→ **About this task**: Below is a block of records: output all of them exactly and leave out the pictures.

━━ Input material

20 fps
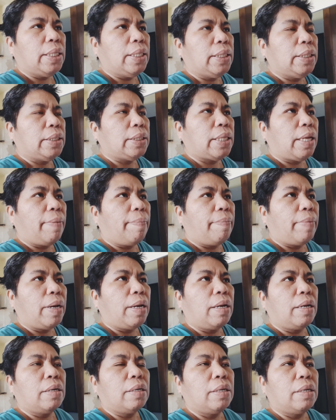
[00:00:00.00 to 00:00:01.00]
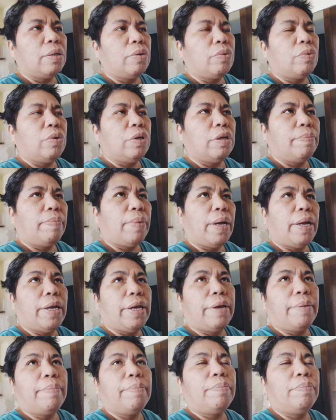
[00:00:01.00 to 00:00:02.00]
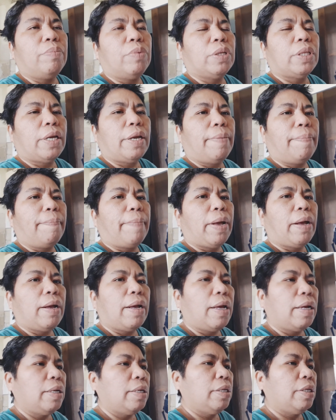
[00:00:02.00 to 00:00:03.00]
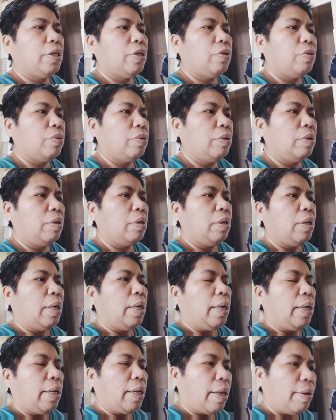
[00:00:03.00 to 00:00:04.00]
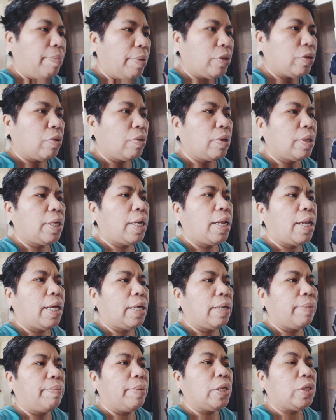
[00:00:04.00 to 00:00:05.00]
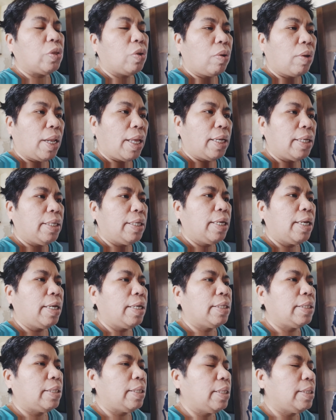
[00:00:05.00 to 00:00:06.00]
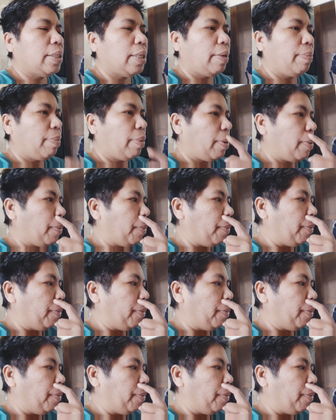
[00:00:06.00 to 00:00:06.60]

sama uh, ungkep ayam buat ayam panggang gitu dan besoknya besok lagi hari Senin saya mau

━━━━

→ **Answer box**:
20 fps
[00:00:00.00 to 00:00:01.00]
[00:00:01.00 to 00:00:02.00]
[00:00:02.00 to 00:00:03.00]
[00:00:03.00 to 00:00:04.00]
[00:00:04.00 to 00:00:05.00]
[00:00:05.00 to 00:00:06.00]
[00:00:06.00 to 00:00:06.60]

sama uh, ungkep ayam buat ayam panggang gitu dan besoknya besok lagi hari Senin saya mau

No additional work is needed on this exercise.